NEUROCHEMICAL EFFECTS OF NEUROPEPTIDE-Y (NPY) AND NPY2-36

Our previous in vivo structure-activity studies suggested that the putative receptors mediating the effects of NPY and NPV2-36 on food intake and body temperature following ICV administration are pharmacologically different. In the present study, we examined and compared dose related effects of NPY and NPY2-36 on levels of norepinephrine (NE), dopamine (DA) and its main metabolites, dihydroxyphenylacetic acid (DOPAC) and homovanilic acid (HVA), as well as serotonin (5-HT) and its metabolite, 5-hydroxyindolacetic acid (5-HIAA), in several brain regions of the rat, including: frontal cortex, hypothalamus, amygdala, septum, nucleus accumbens, corpus striatum, globus pallidus, substantia nigra and hippocampus. NPY and NPY2-36 (10 or 20 mu g) were administered intraventricularly and the regional levels of the amines and metabolites were assessed 30 min following administration. Results indicate that both doses of NPY decreased NE levels within the hypothalamus. Furthermore, DOPAC concentrations were increased in this region while DA and HVA remained unchanged. The most pronounced neurochemical effects of NPY were found in the hippocampus, where the peptide produced dose related increases in DA, DOPAC and HVA. On the other hand, NPV2-36 significantly increased NE, DA and its metabolite DOPAC in both the amygdala and septum. The metabolism of DA was most obviously affected in the hippocampus and frontal cortex where levels of DA and DOPAC were significantly increased. 5-HT was affected in both the hypothalamus and globus pallidus where DA and its metabolite HVA were also increased.
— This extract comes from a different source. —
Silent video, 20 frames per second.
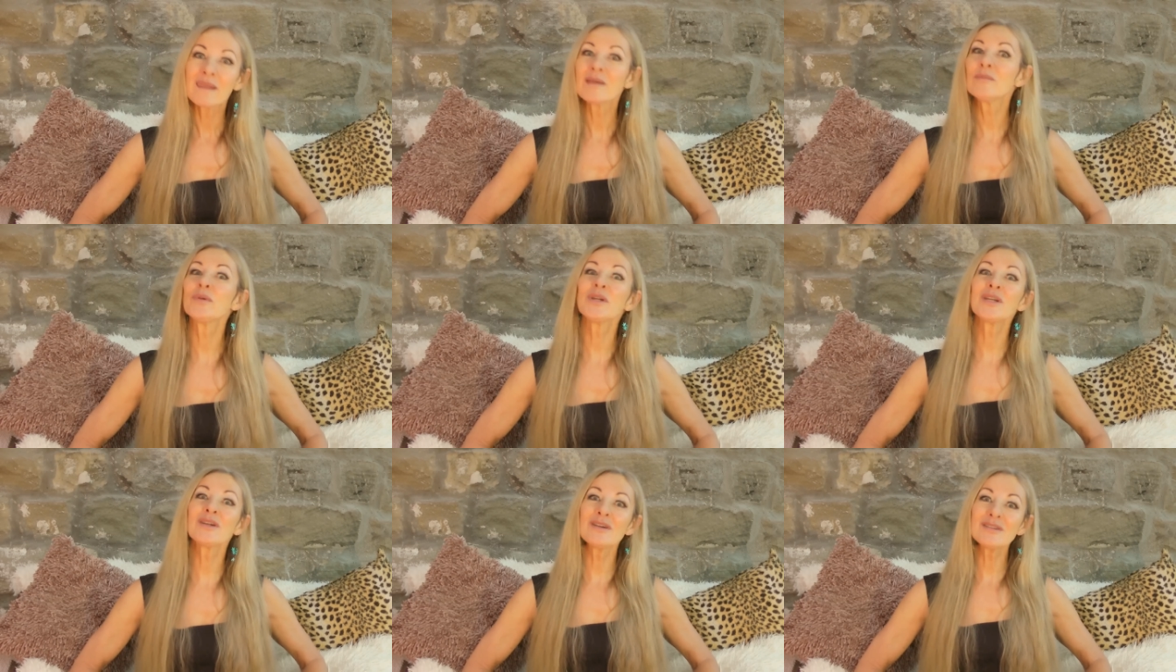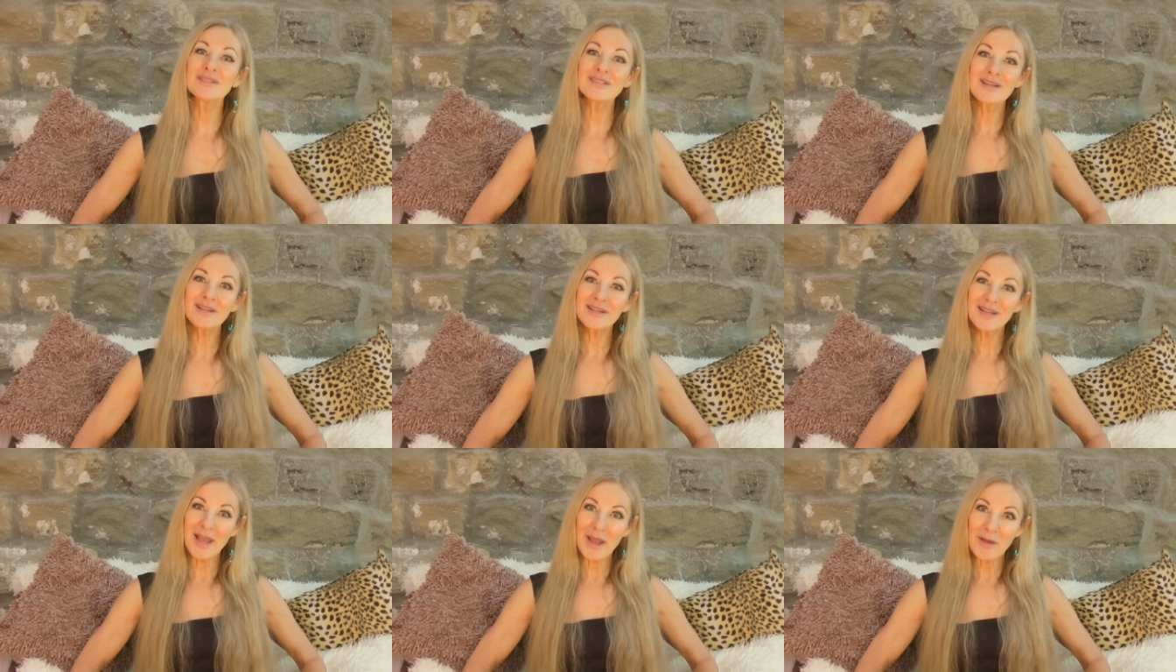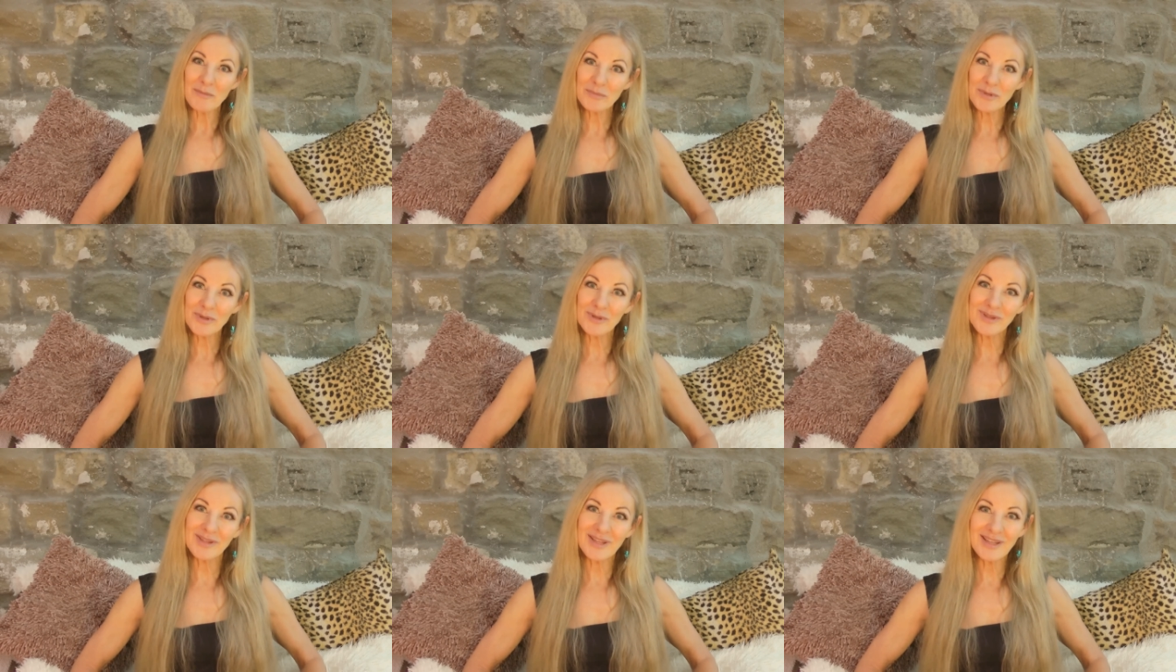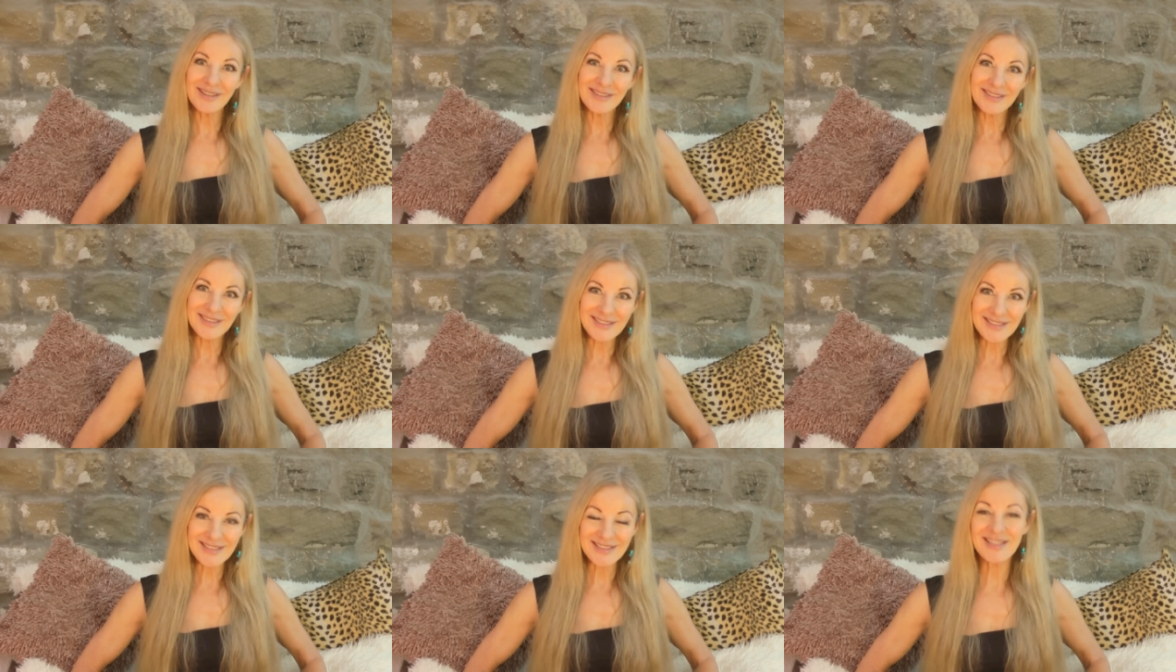And because I
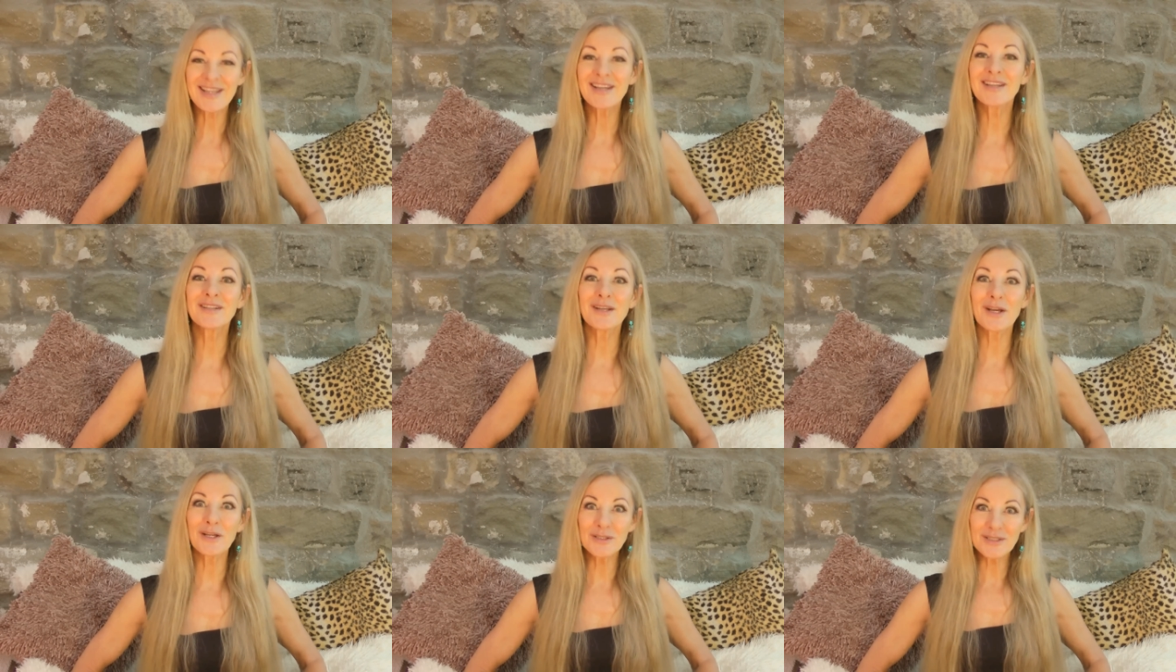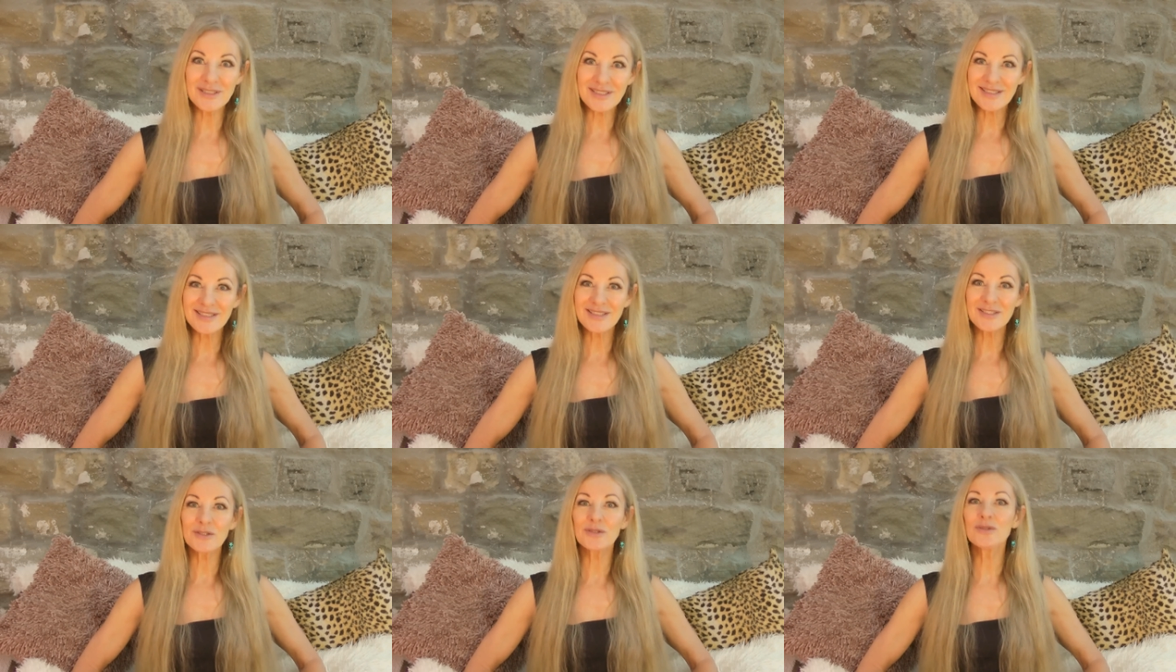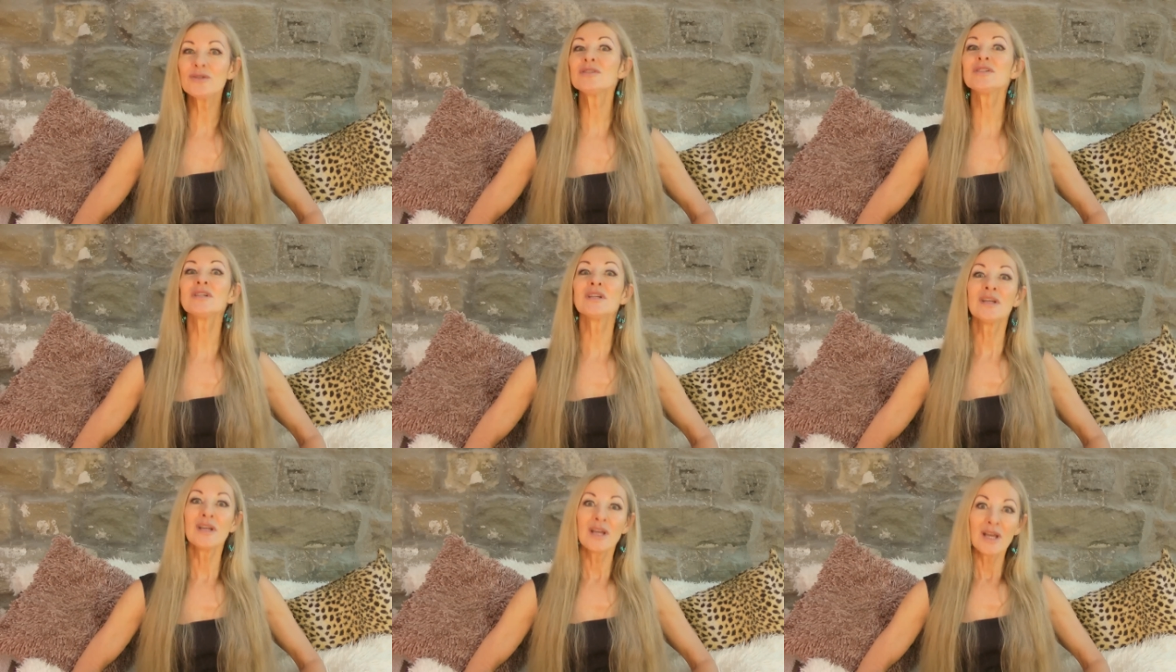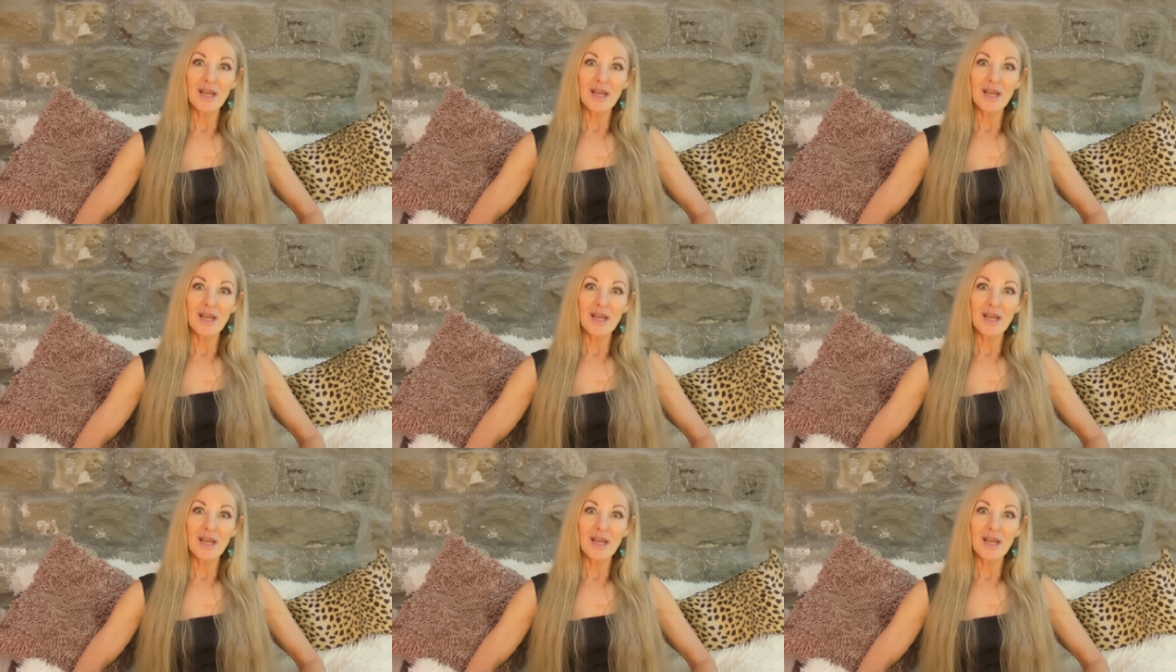empathized and understood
These results indicate that although NPV is abundantly distributed throughout the CNS, its effects on biogenic amine metabolism are limited and that the effects of NPY2-36 are actually more pervasive and prominent than those produced by the parent peptide. The implications of these neurochemical changes in the differential neurobehavioral effects of both peptides will be discussed.